Monday, February 9, 2009

The Nightmare




Its always the same, the only differences is sometimes I'm in my body and at others I am an observer of the whole thing. can you call a memory a nightmare? Every time I sleep I relive the whole accident. I see my arm being pulled deeper and deeper into the mechanics of the forklift, I hear myself scream as the metal squeezes my arm crushing it. The moment that the steel pierces my flesh there is an audible pop as the too weak flesh is opened and the muscles explode and part making way for the unforgiving iron as it travels to the bone, the crack as the intruding steel from both sides meets and shears off the bone that is trying to stop its progress.
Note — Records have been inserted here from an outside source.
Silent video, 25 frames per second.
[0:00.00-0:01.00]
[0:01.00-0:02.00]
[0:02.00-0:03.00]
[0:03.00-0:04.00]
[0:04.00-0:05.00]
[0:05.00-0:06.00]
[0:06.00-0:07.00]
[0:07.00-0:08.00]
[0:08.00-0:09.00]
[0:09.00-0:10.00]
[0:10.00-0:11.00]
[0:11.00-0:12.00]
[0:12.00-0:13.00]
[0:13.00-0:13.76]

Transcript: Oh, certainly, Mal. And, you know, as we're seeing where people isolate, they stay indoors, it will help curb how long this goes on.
They say you feel no pain in your dreams, that is false, I feel every nuance of the excruciating moments of the accident, the pain of the intrusion of metal into my flesh, and the burning pain of the pressure of a 50,0000 LB lift crushing my left arm, and finally the sharp almost unbelievable pain as bone is sheared away.
I haven't shared this with anyone until now. I'm not sure why, its been nearly two years since I was hurt and almost every time I sleep I relive this. I believe I'm ready to start the healing, and to share is to start healing.



Well I am on a couple of days off......woooohoooooooo, and just sitting and relaxing. Time is mine to do with it what I want. I wish it were spring right now, I would be outside going for long walks with our dog or playing with Rowan in some melt stream ( building a dam or racing stick boats ) I love spring and summer, spring is when the world awakes from its winter slumber and new life abounds, summer is when the world around you is full of joy and carefree attitudes. Here in Canada February is a depressing time, everyone is tired of winter and we have whats called "cabin fever" (the desire to be able to get outside and do things) our days are finally getting longer and the weather is starting to warm up, but its never fast enough. This time of year is also when I most want to see other countries, I would love to go to Japan to see the cherry blossoms or travel to Paris to watch young lovers walk along the rivers edge holding hands. I guess in some ways I'm just a romantic, but that's what spring is for romance and renewal.
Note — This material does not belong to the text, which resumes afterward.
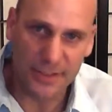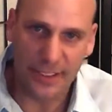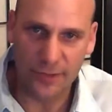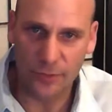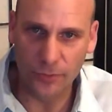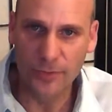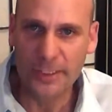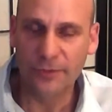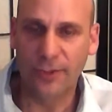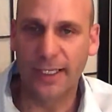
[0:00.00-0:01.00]
That's all
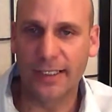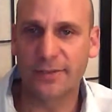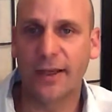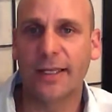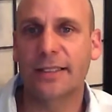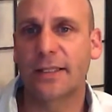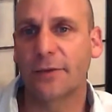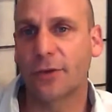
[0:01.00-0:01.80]
really exciting stuff.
All of my followers live in areas far removed from me and I often wonder what they do at different times of the year. I would like to request that you all comment and let me know how things are where you live , what things look like and what do you do this time of the year.

Sunday, February 8, 2009

Rowan













For those who follow my blog, you know how important my son Rowan is to me, I have only posted one picture of him before this and now think that it is time to post more. I'll not take up time with meaningless words of who I hope he will become , nor will I fill the time gabbering about how I feel. All I want is for everyone to see the boy who has touched me so deeply and has made me a better person by challenging me to raise a son who matters to this world.
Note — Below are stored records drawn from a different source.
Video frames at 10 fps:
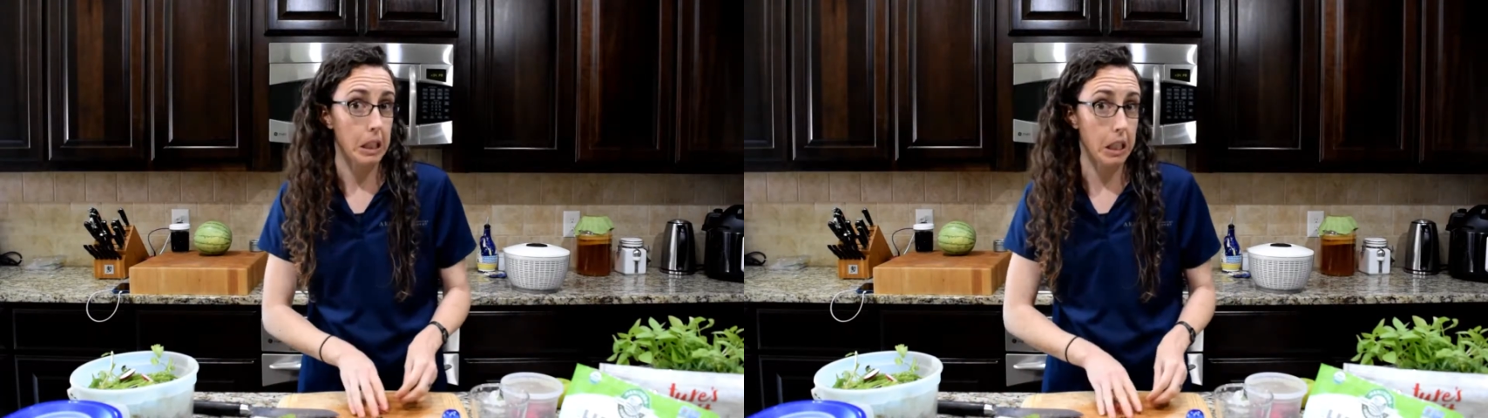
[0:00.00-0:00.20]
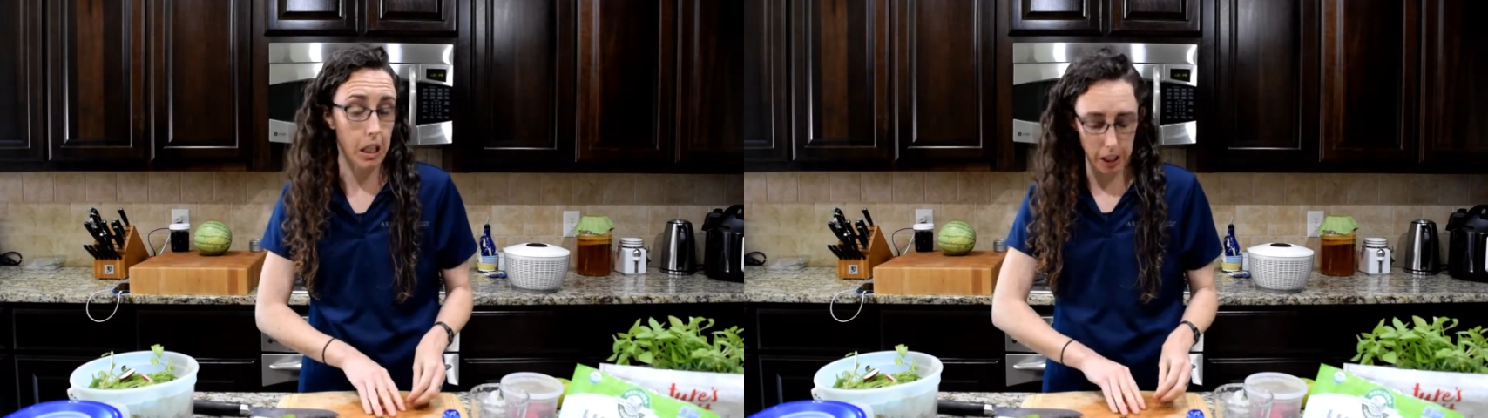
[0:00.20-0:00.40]

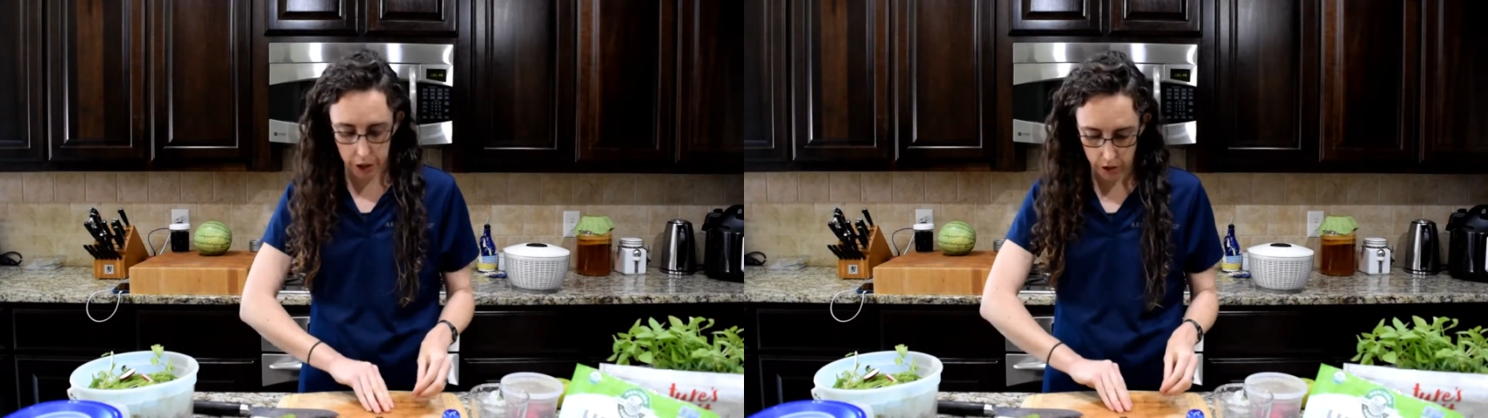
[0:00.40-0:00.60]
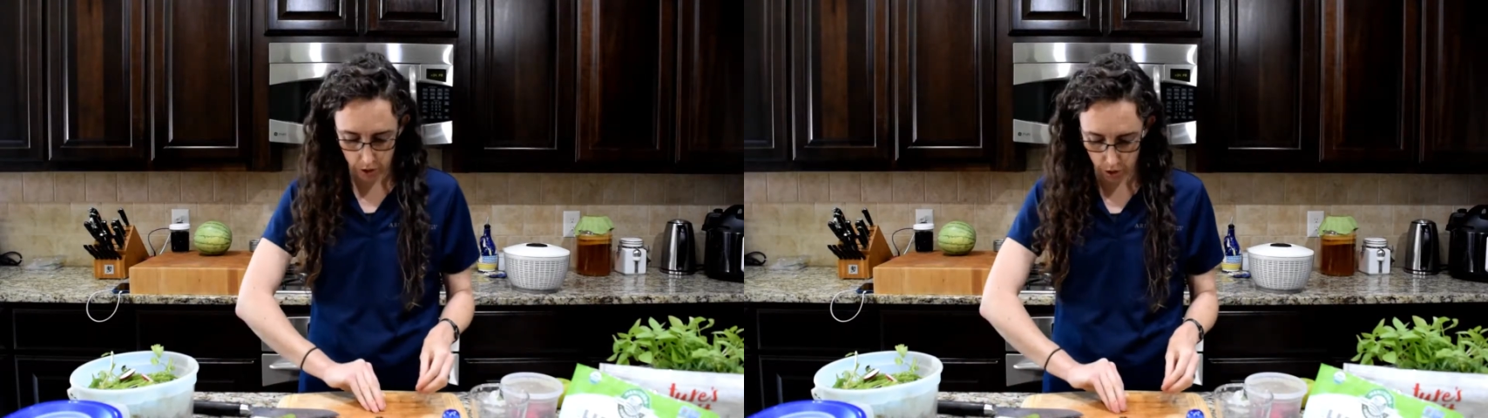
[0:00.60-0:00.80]
lot of
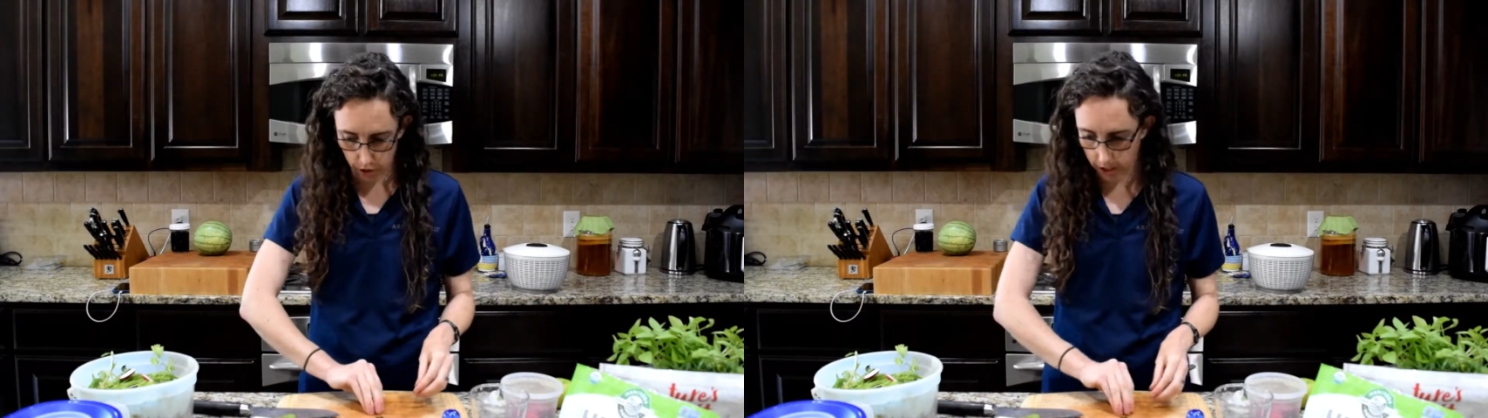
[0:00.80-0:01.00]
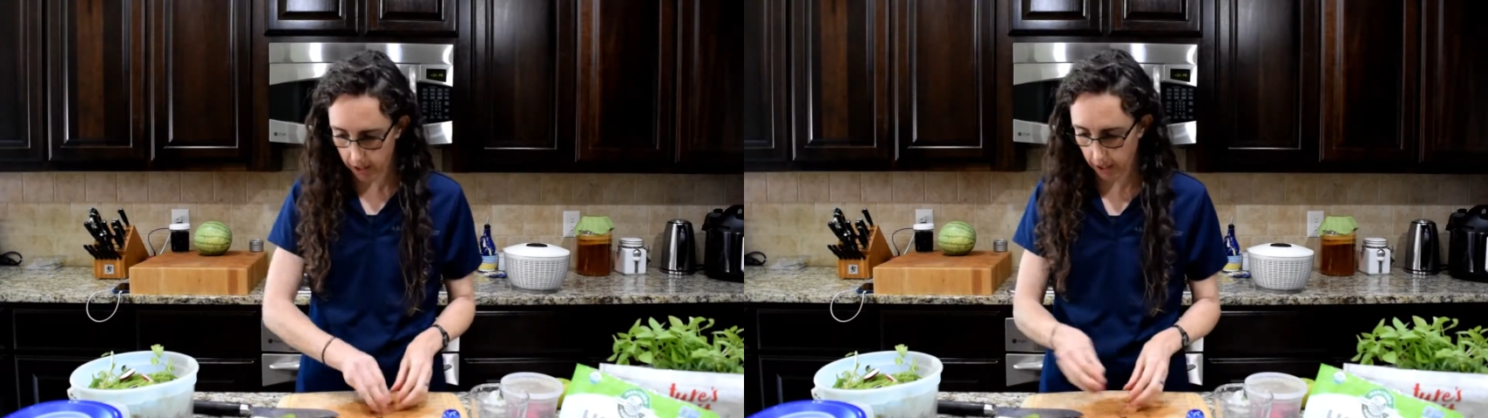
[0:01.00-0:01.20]
good
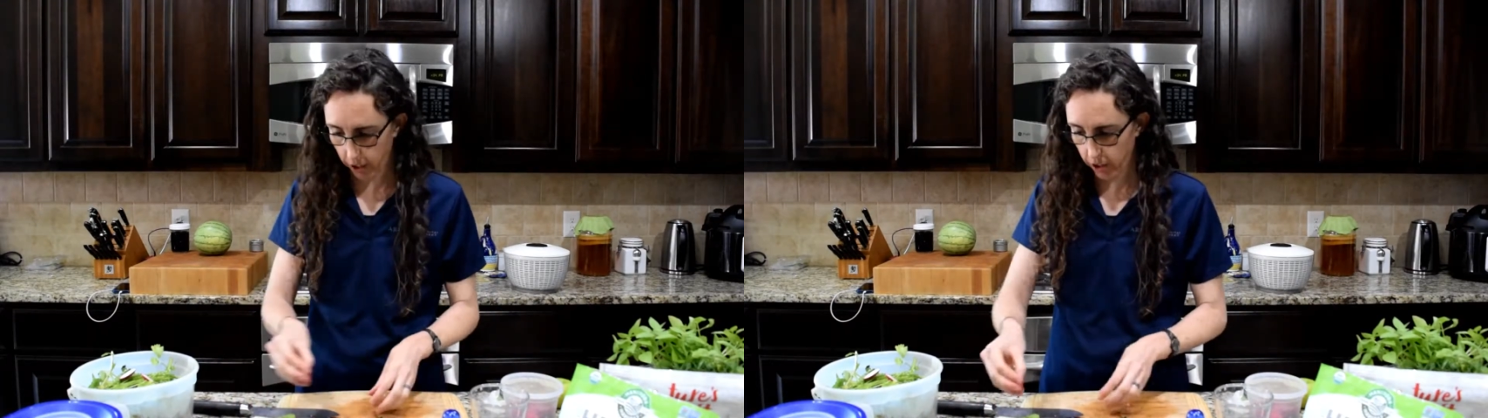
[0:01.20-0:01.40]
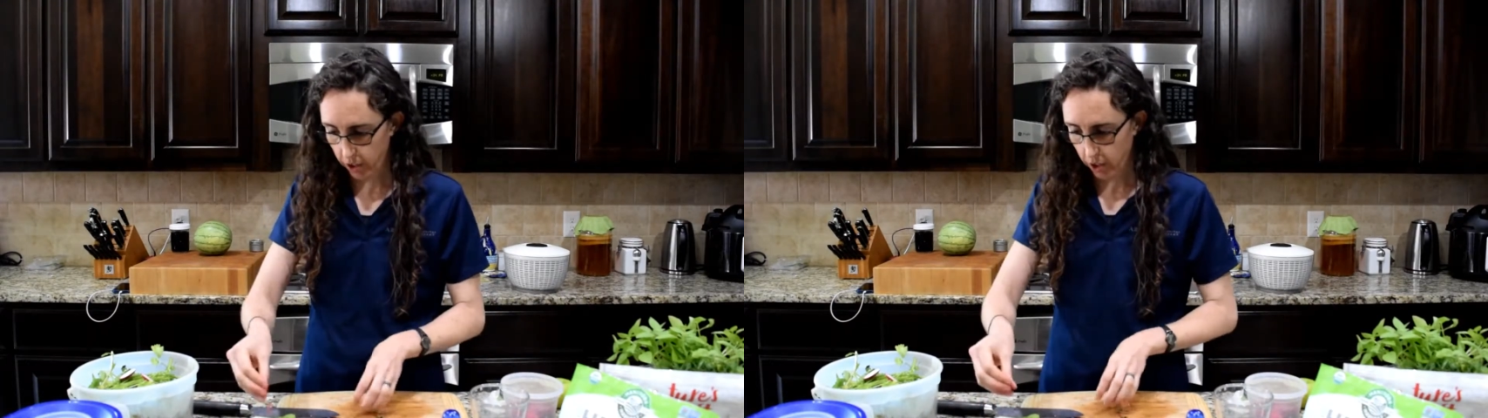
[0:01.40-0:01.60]
nutrients
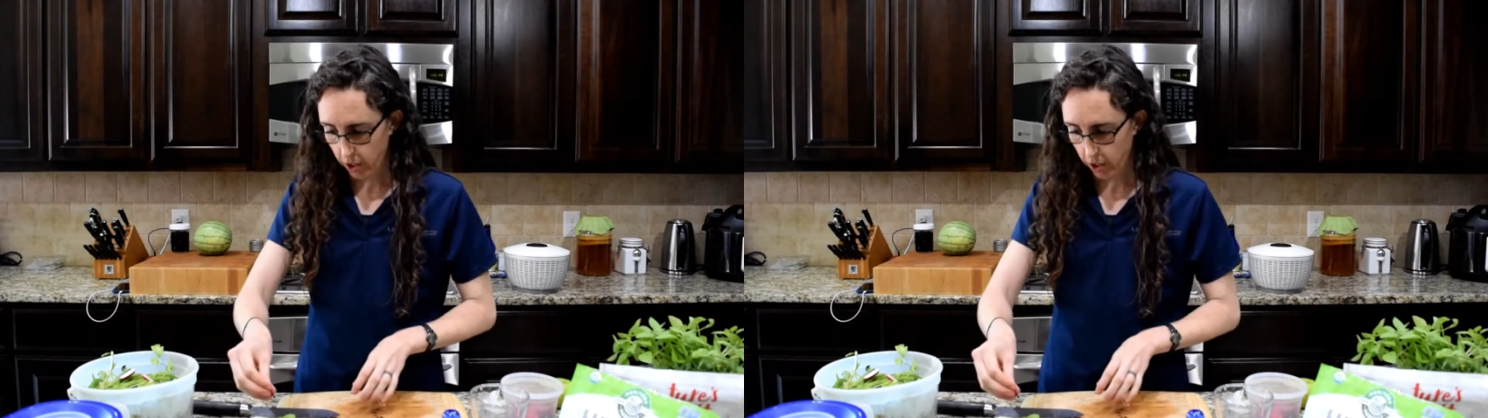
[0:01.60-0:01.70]
there.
Saturday, February 7, 2009

one pebble

A face in the crowd, a tear in an ocean, is it possible for a single person to make a difference in the wold? There is an old Japanese proverb, "The largest landslides begin with a single pebble" I like that, it gives me hope. I would like to think that one day I could make a difference to the world, I know that I make a difference to those who I love and those who are my friends, but I would like to touch the world, to really make a difference. growing up most kids had heros like the Hulk, or some sports personality, me...... my hero was Walt Disney, strange?, maybe so but you see Walt did alot for the world, he gave every man and woman the opportunity to be a child, through Disneyland and Disney world, through his movies and his weekly programs, Walt made this world a little better for us all. I don't expect to be as big of an influence on the world but I would like to think that there is something I can do to make us all a little better off.